What follows is a set of entries. Give them again exactly, without the pictures.
━━━
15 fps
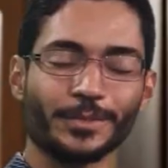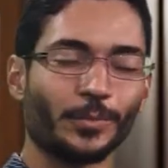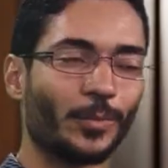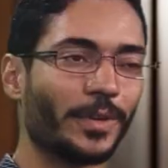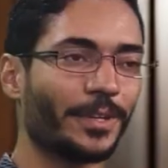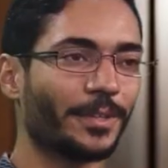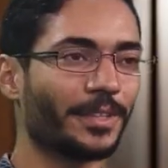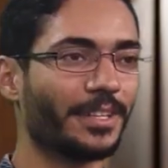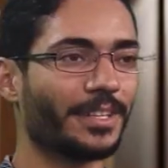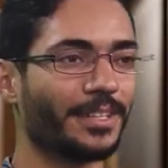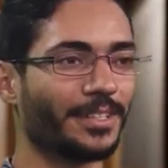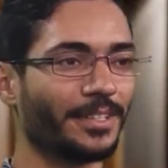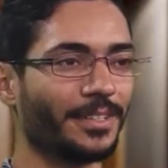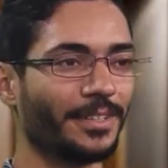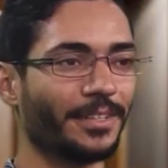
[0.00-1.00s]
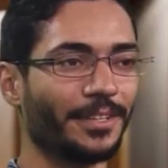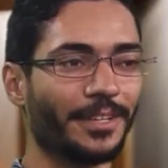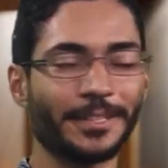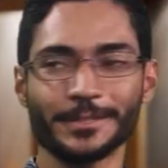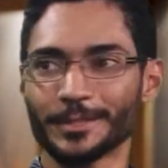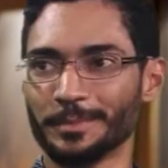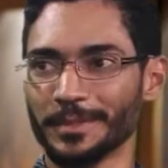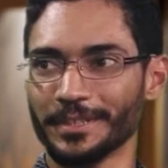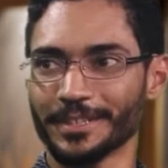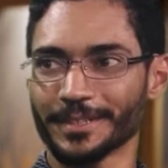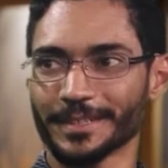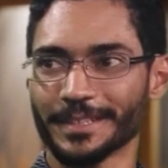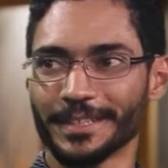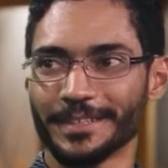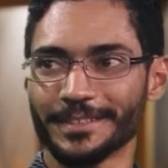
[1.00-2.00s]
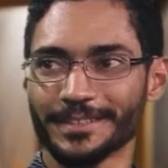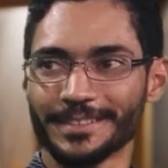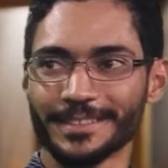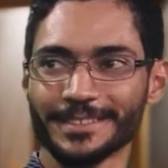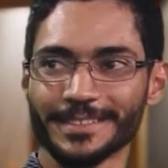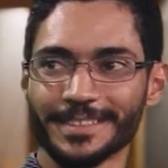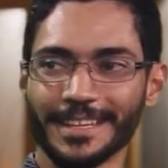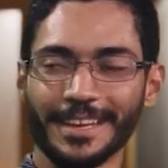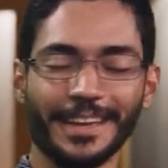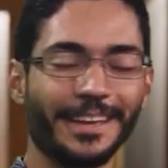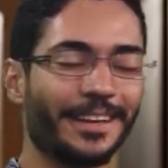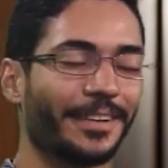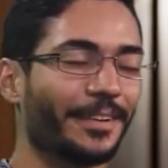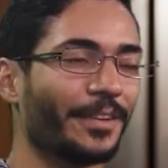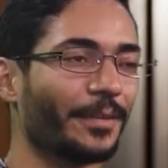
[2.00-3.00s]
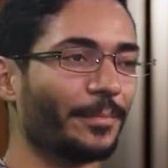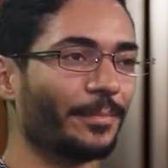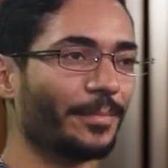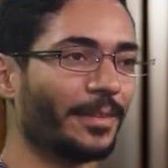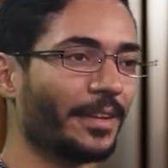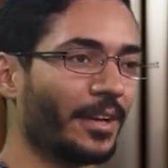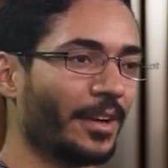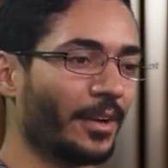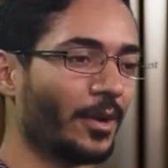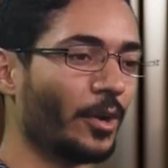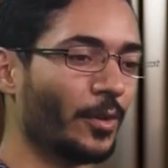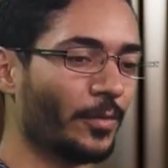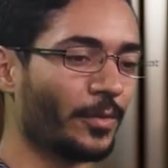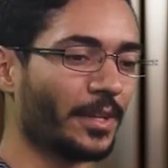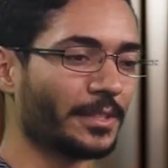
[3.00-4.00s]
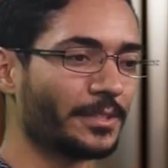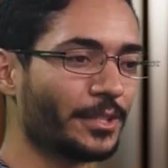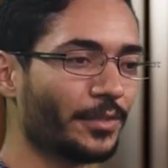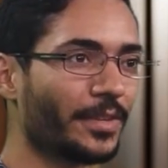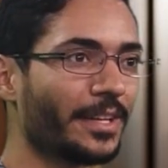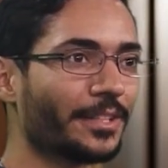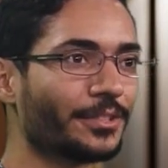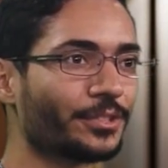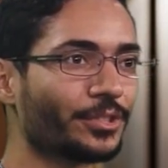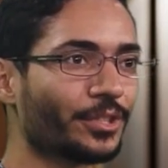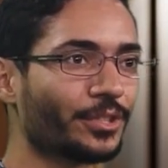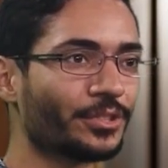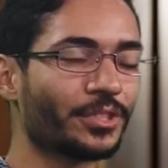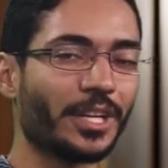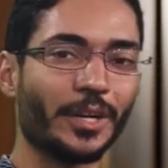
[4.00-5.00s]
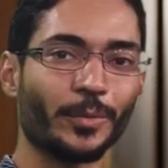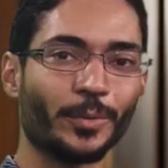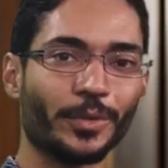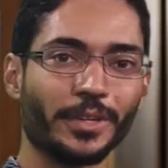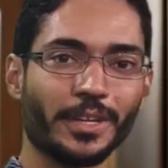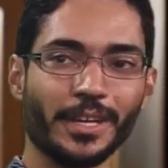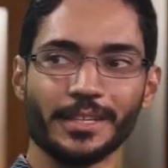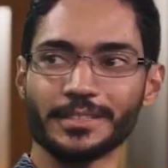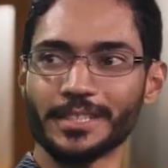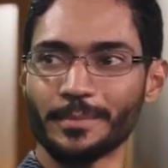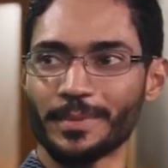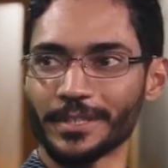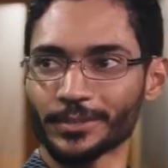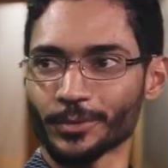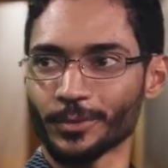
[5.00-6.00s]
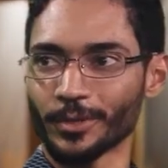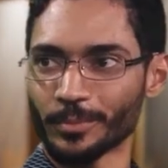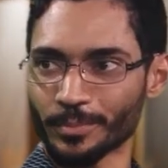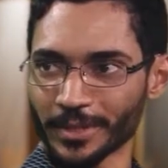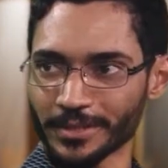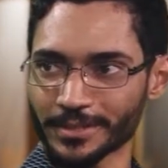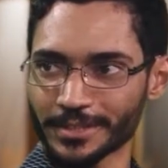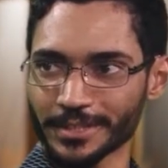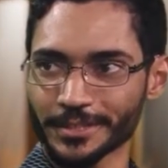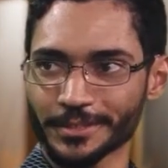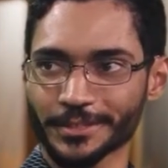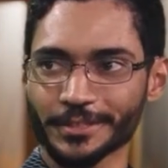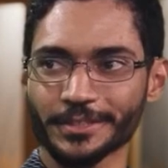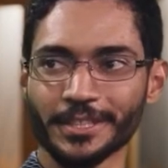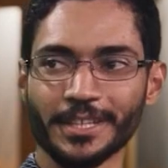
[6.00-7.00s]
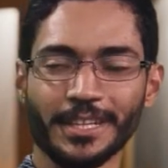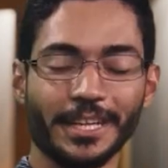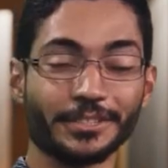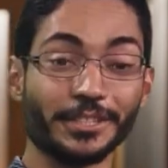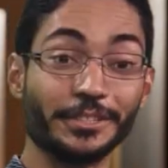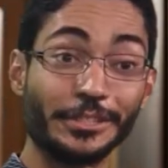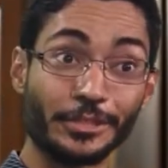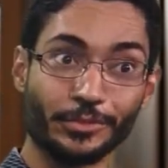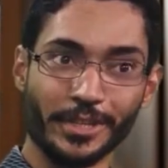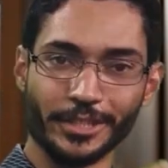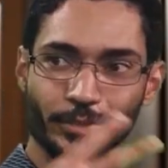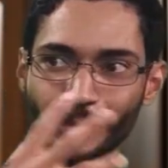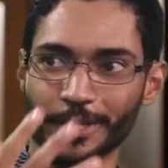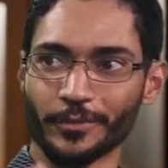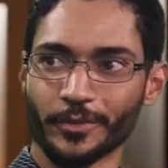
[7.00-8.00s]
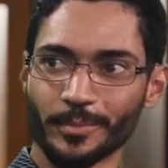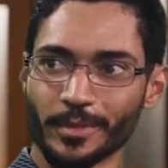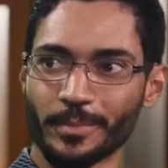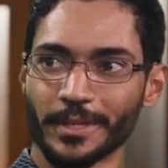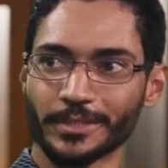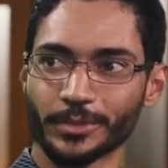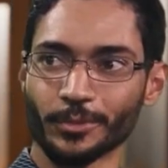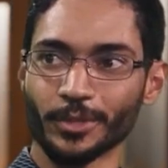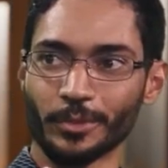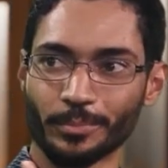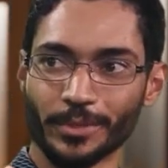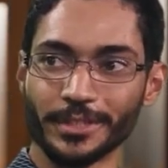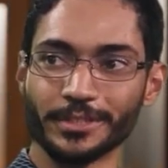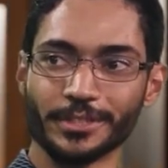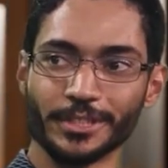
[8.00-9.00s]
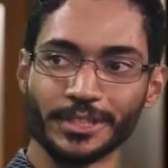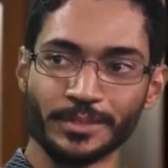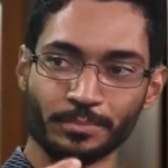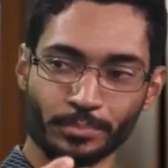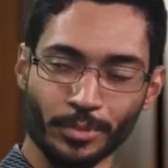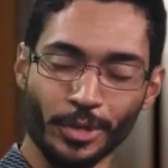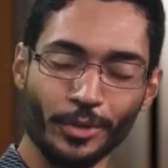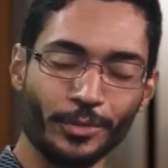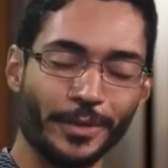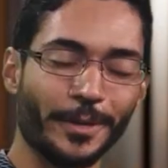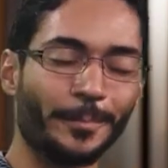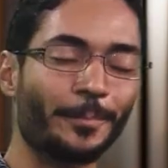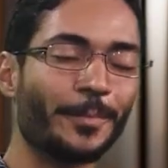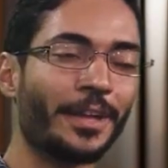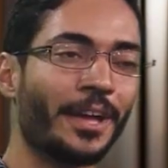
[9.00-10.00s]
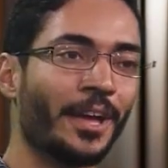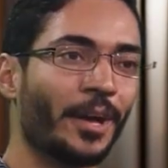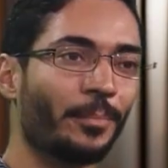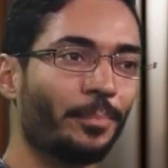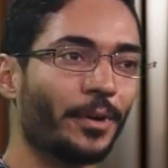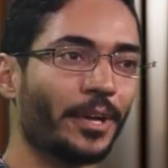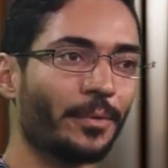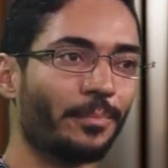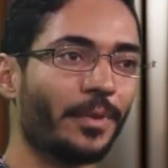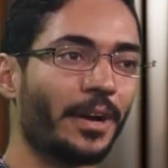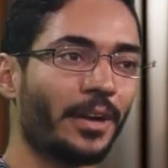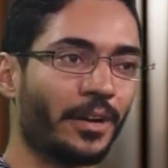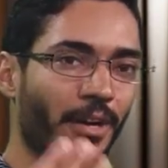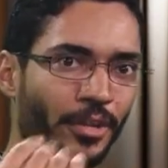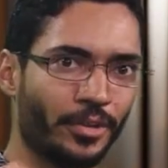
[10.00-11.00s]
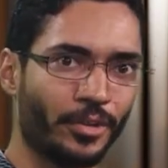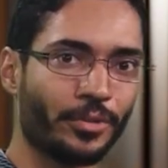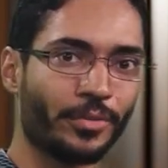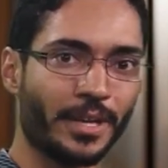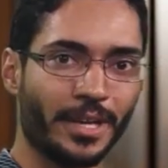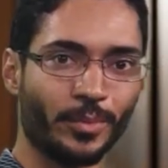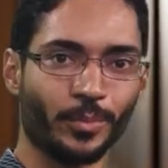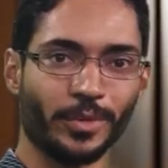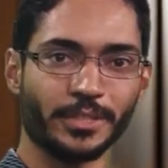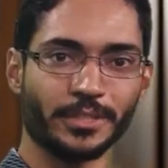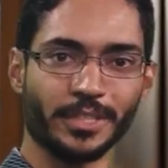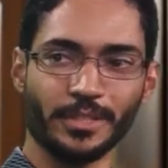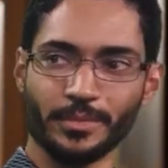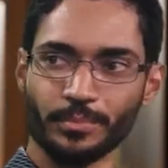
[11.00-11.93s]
well, uh, nice to be here again. And over at Steel Valley Church, I work as a pastoral apprentice. Actually, I just graduated from the pastoral apprentice program, but my undergrad was in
━━━
- SOLUTION FOR THIS TASK:
15 fps
[0.00-1.00s]
[1.00-2.00s]
[2.00-3.00s]
[3.00-4.00s]
[4.00-5.00s]
[5.00-6.00s]
[6.00-7.00s]
[7.00-8.00s]
[8.00-9.00s]
[9.00-10.00s]
[10.00-11.00s]
[11.00-11.93s]
well, uh, nice to be here again. And over at Steel Valley Church, I work as a pastoral apprentice. Actually, I just graduated from the pastoral apprentice program, but my undergrad was in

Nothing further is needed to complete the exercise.